Now if you’re anything like me, blind faith just doesn’t cut it, most people like
at least to have some kind of decent explanation for why they should get involved with
the Law of Attraction, otherwise we tend to reject the whole idea outright, which would
be a unfortunate indeed.

Vital Knowledge

The trouble that I think some people have is that they hear about incredible success
stories involving the Law of Attraction, amazing tales of people that have gone from
having an average kind of existence to living a life that most people only dream about,
and then set out in good faith to achieve similar results. Clearly not everyone achieves
the results they had hoped for, why is this? Has the Law of Attraction failed? Are all of
the success stories bogus? Are they just clever ploys to get us to buy books and movies
about how to use the Law of Attraction?

There are many individual claims about the Law of Attraction bringing great abundance
and the fulfillment of great dreams, and there are also charlatans in every area of life,
religious, secular, scientific, but it would be a great mistake to reject a concept of
such potential because of a few con artists, you might as well give up on all personal
development right now.

As for the first idea that the Law of Attraction has somehow failed to work, my own
experience tells me that this is simply not possible, the Law of Attraction is not a
business plan, or a clever scheme that is subject to markets or the moods of individuals,
it is as constant and predictable as the sun rise, all that is required is the appropriate
level of understanding in order to leverage its potential.

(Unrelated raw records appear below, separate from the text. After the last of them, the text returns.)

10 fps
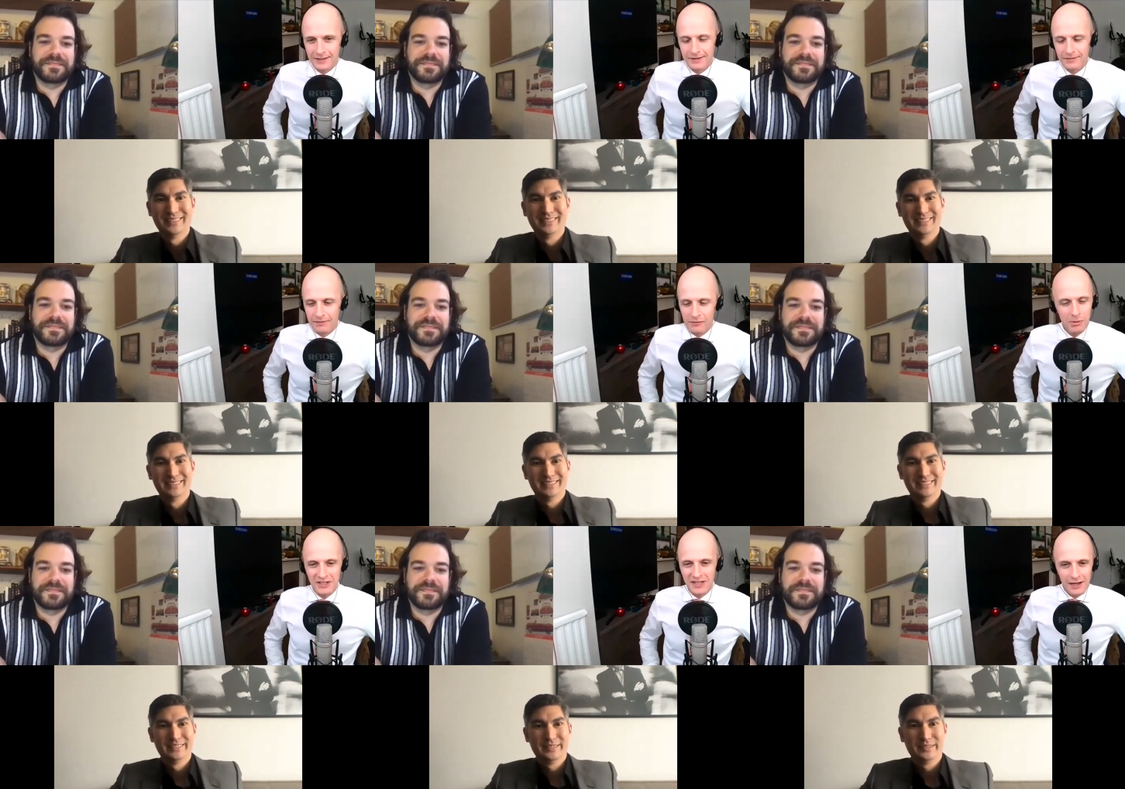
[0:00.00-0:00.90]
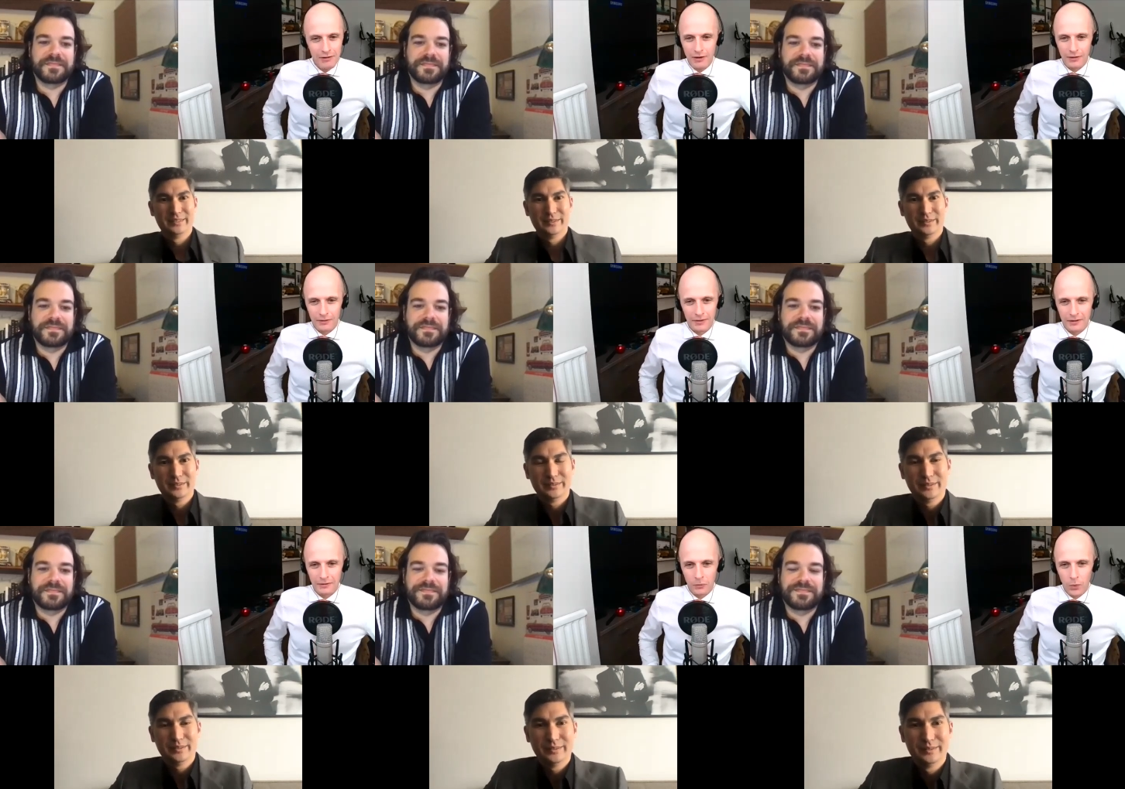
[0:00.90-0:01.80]
Speaker 1: I, Robert De Niro
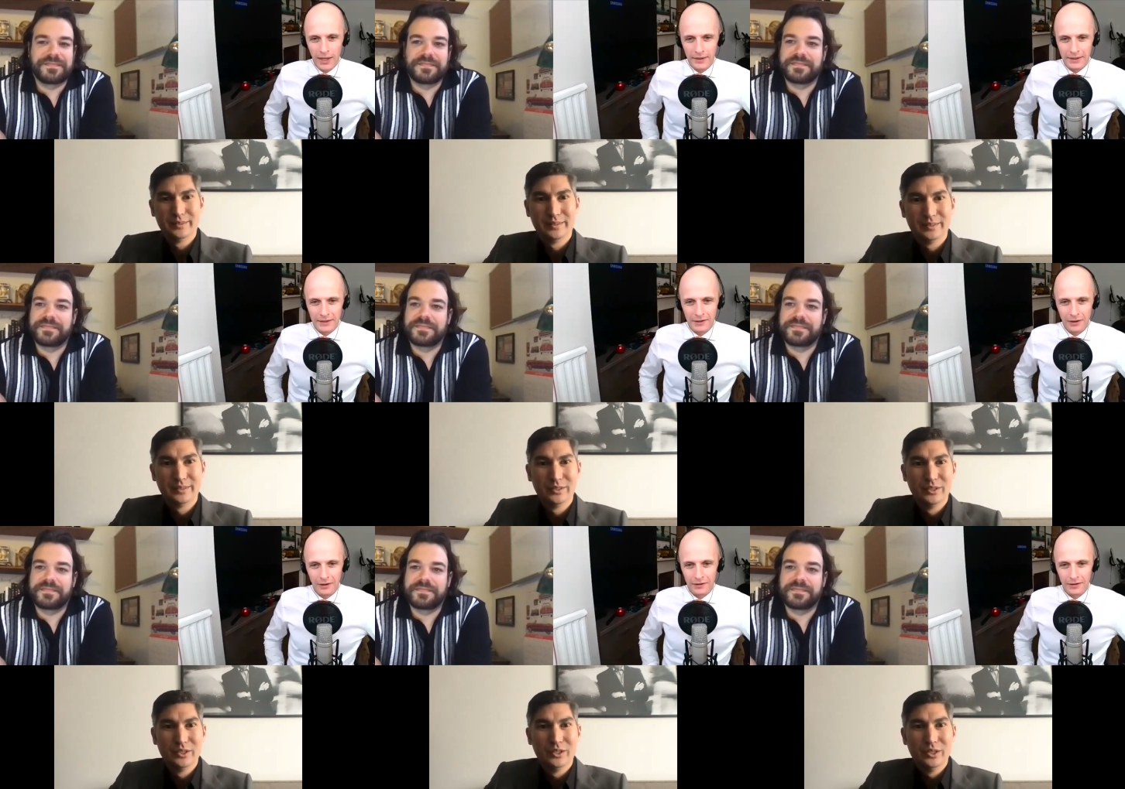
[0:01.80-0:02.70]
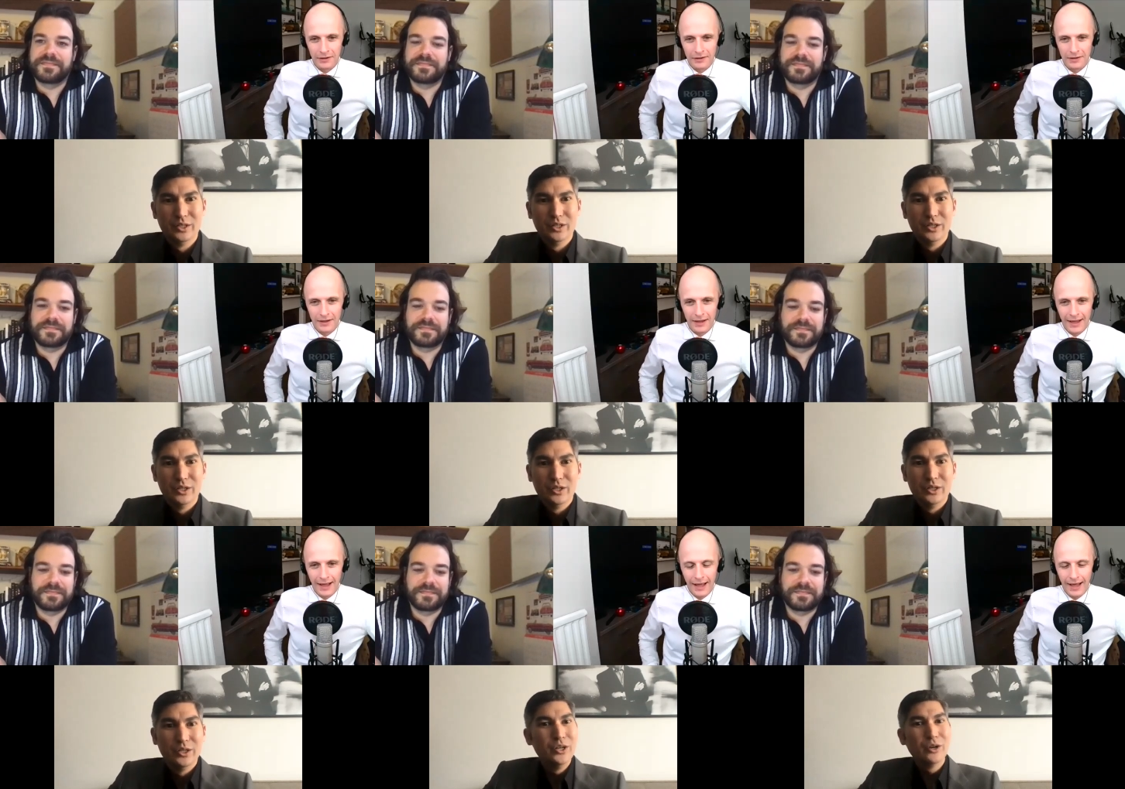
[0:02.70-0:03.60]
doesn't wear these collars.
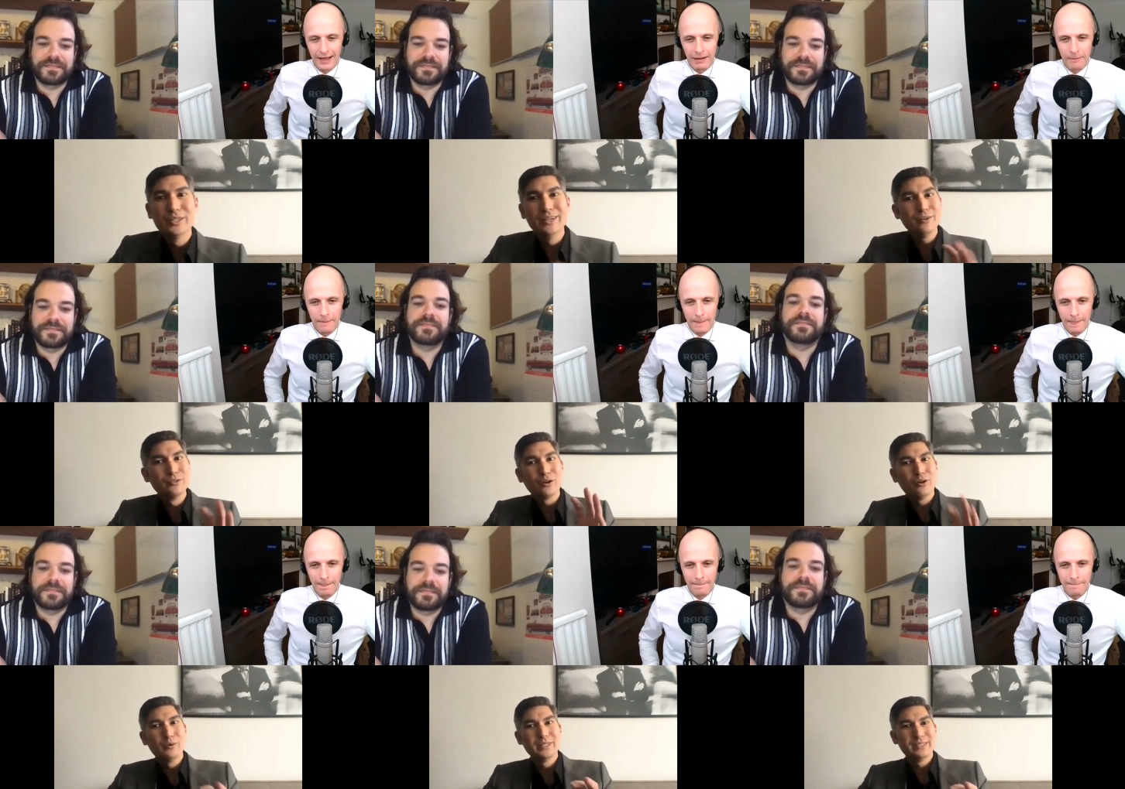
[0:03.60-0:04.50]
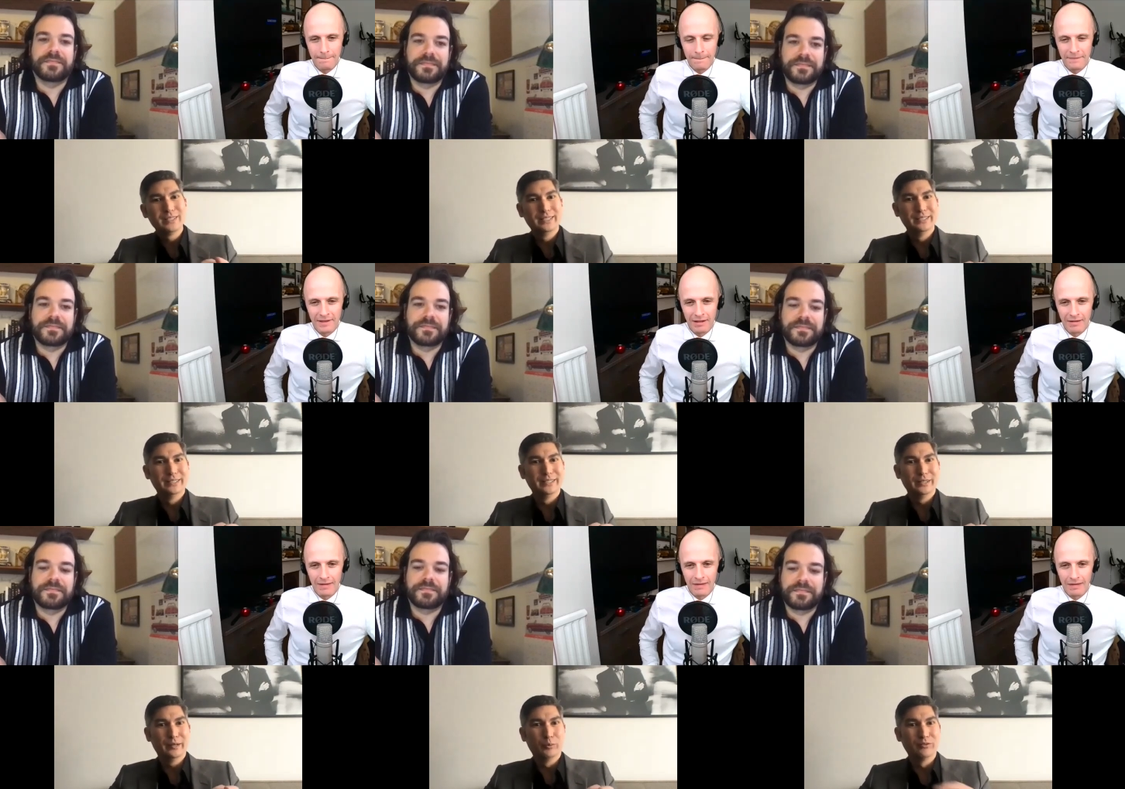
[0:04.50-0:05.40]
No, De Niro's always
Speaker 2: in
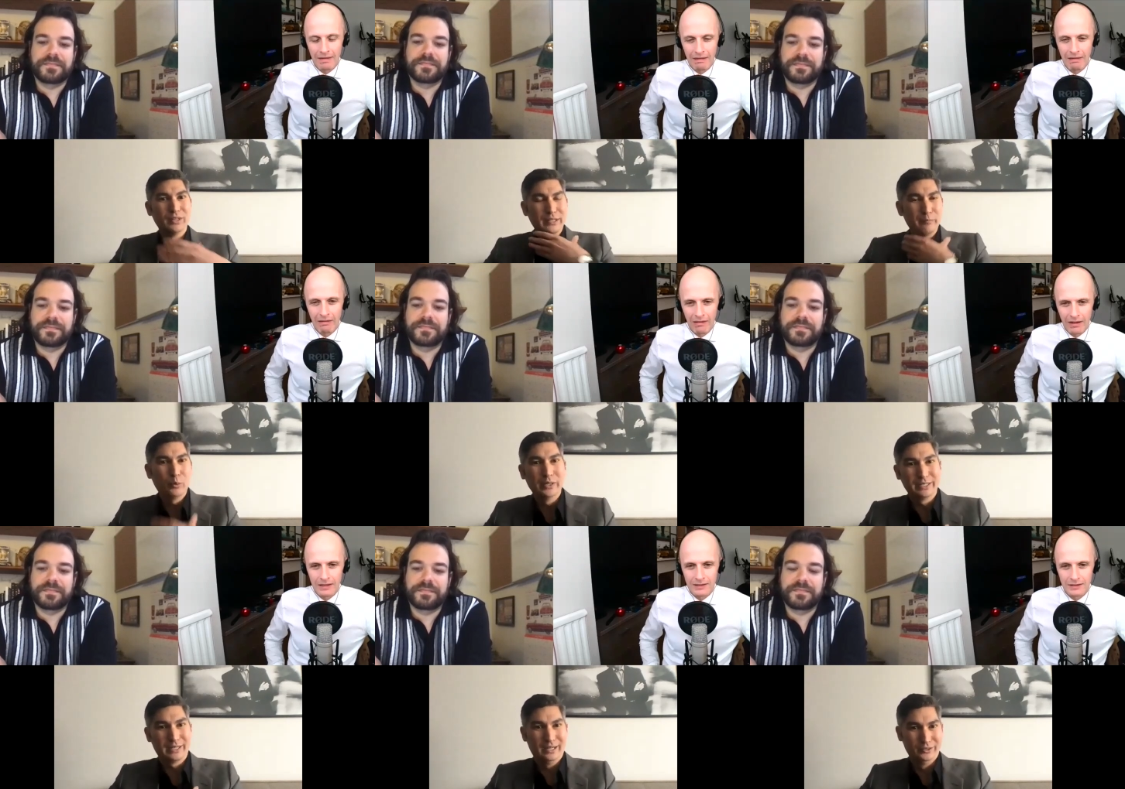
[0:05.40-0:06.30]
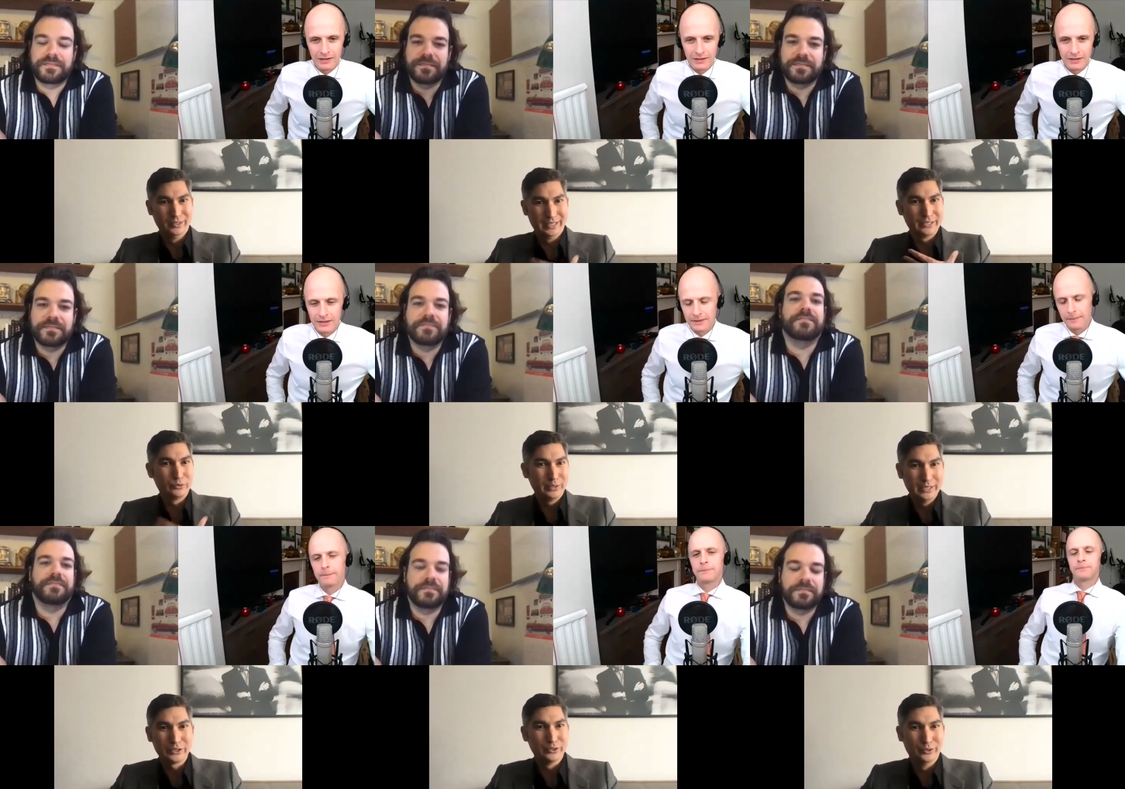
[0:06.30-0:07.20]
uh, more of a, like a point collar, like a
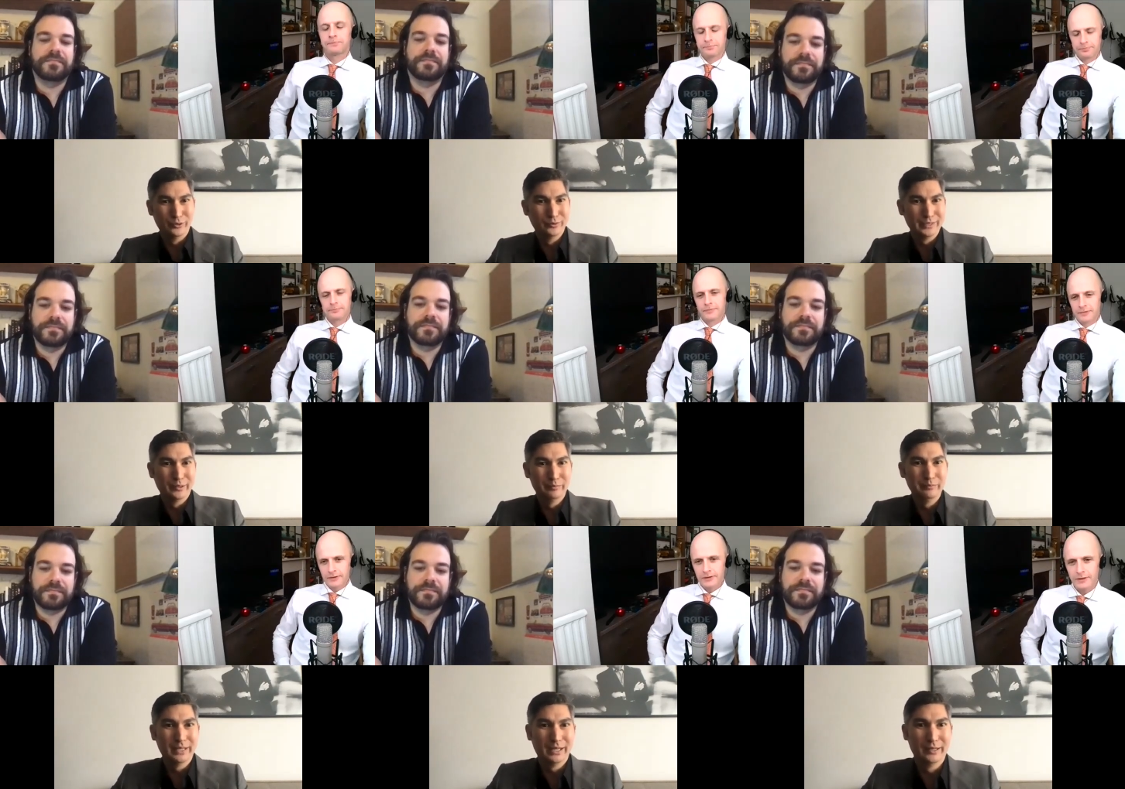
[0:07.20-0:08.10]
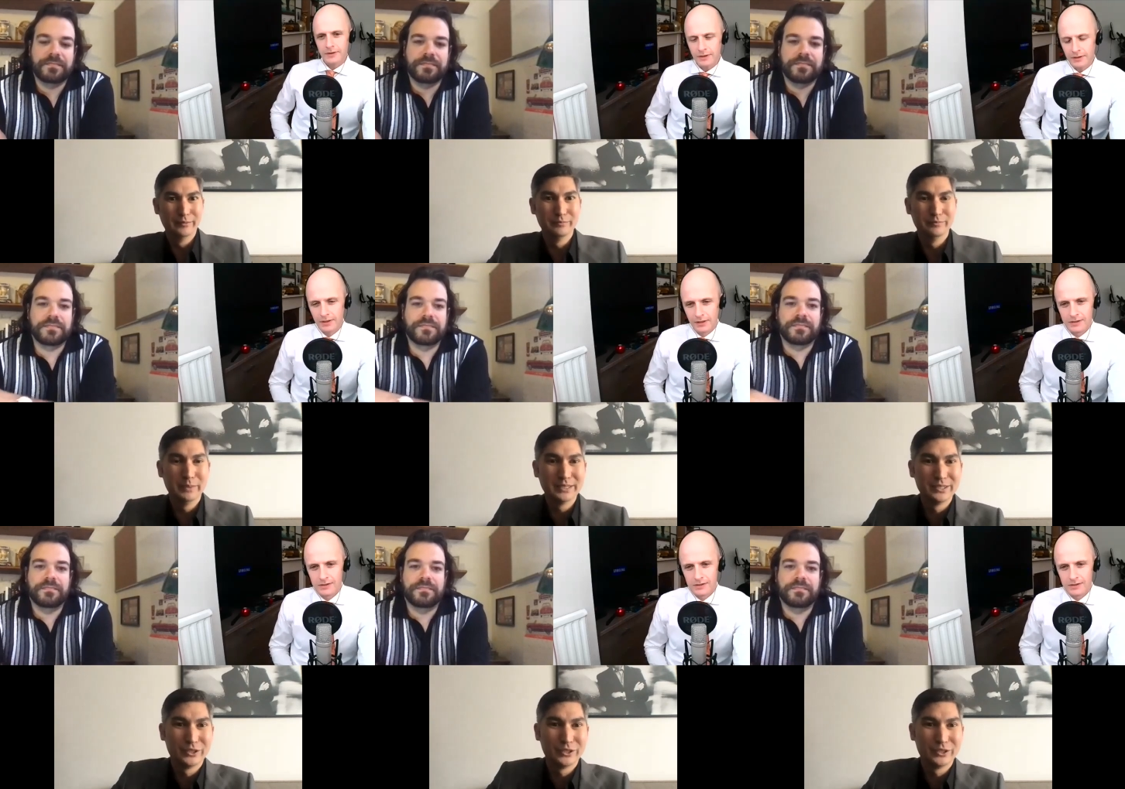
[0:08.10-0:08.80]
traditional, you know, uh, business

This I believe is where a lot of confusion exists, why do some people seem to be able
to apply the Law of Attraction with great affect and others struggle to see the smallest
things manifest? The answer is knowledge, there is a basic lack of understanding about how the Law of
Attraction works. Some people however seem to be able to easily apply the Law of
Attraction and get results even though they have no more knowledge of what is actually
happening than the next person, why is this? It is because some individuals have a mental
pre-disposition to accepting the Law of Attraction, its requirements and outcomes without
question, others don’t and require further instruction about the fundamentals of the
law of attraction before being able to apply themselves properly.

Its a bit like being given a kit for a model aeroplane without the assembly
instructions, some people may have a natural understanding about how to assemble things,
they may have watched their father assembling model aeroplanes in the past, but for
others it will be an almost impossible task, time consuming and frustrating.

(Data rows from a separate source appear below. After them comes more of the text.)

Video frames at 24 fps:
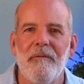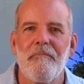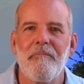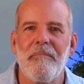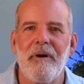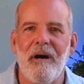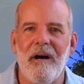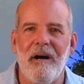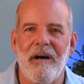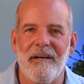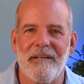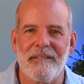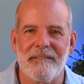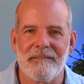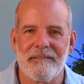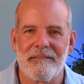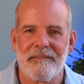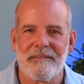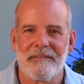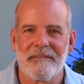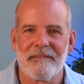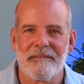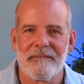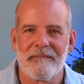
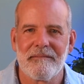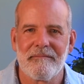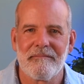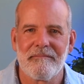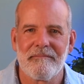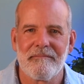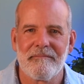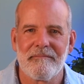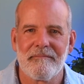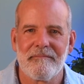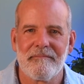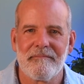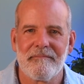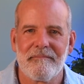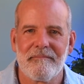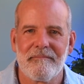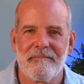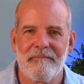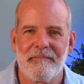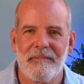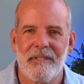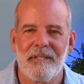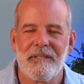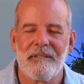Pause.
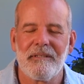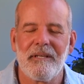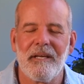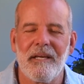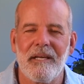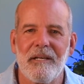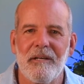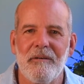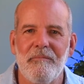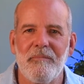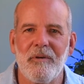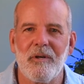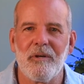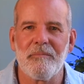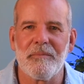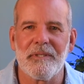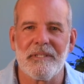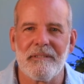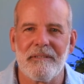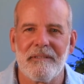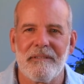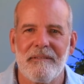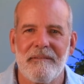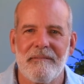Take a
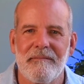moment.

It is my experience that with a basic increase in understanding about the Law of
Attraction and the underlying principles that govern it, any individual can begin to see
real results in every area of their life almost immediately. So let’s now take a look
at some of that useful knowledge that will assist us in gaining a better understanding of
how to apply the Law of Attraction to great affect.

The Most Important Thing

The first thing that I would like to say is that the Law of Attraction is not the most
powerful law in the universe, contrary to popular opinion, there are a number of
underlying principles that govern how the Law of Attraction works, and that is where we
shall begin.

I want to start by making this statement; when we use the Law of Attraction, we do not
attract things! this is also contrary to popular opinion. There is not a sports car with
your vibration on it waiting for you to
believe that it’s yours before it appears in the driveway. This may seem a ridiculous
statement, but there are many teachers of the Law of Attraction that state exactly that,
it’s about manifesting things, well it’s not.

The Law of Attraction does not work by you putting out a thought vibration to the
universe and somehow the universe, through the principle of the Law of Attraction,
responds to that thought by sending you the thing that matches that vibration, yet
unfortunately this is what is taught. Some people simply accept this explanation and get
on with using the Law of Attraction to great success, you could call that blind faith,
and I have no problem with that at all, but it won’t work for everyone, and that does
concern me because it can work for everyone.

The most important thing you will ever understand about the Law of Attraction is that
it always involves other people, other minds, other realities, not things. I call this
underlying principle Cooperative Reality and discuss it in detail throughout my book.

Put simply, Cooperative Reality states that in order to apply the Law of Attraction
you require the cooperation of other individuals realities. Understanding this concept
has been the single greatest step in my own personal growth, when I came to this
realization it completely revolutionized my experience in using the Law of Attraction. It
provided me with meaningful direction in the application of all the methods I was
ignorantly using to apply the Law of Attraction.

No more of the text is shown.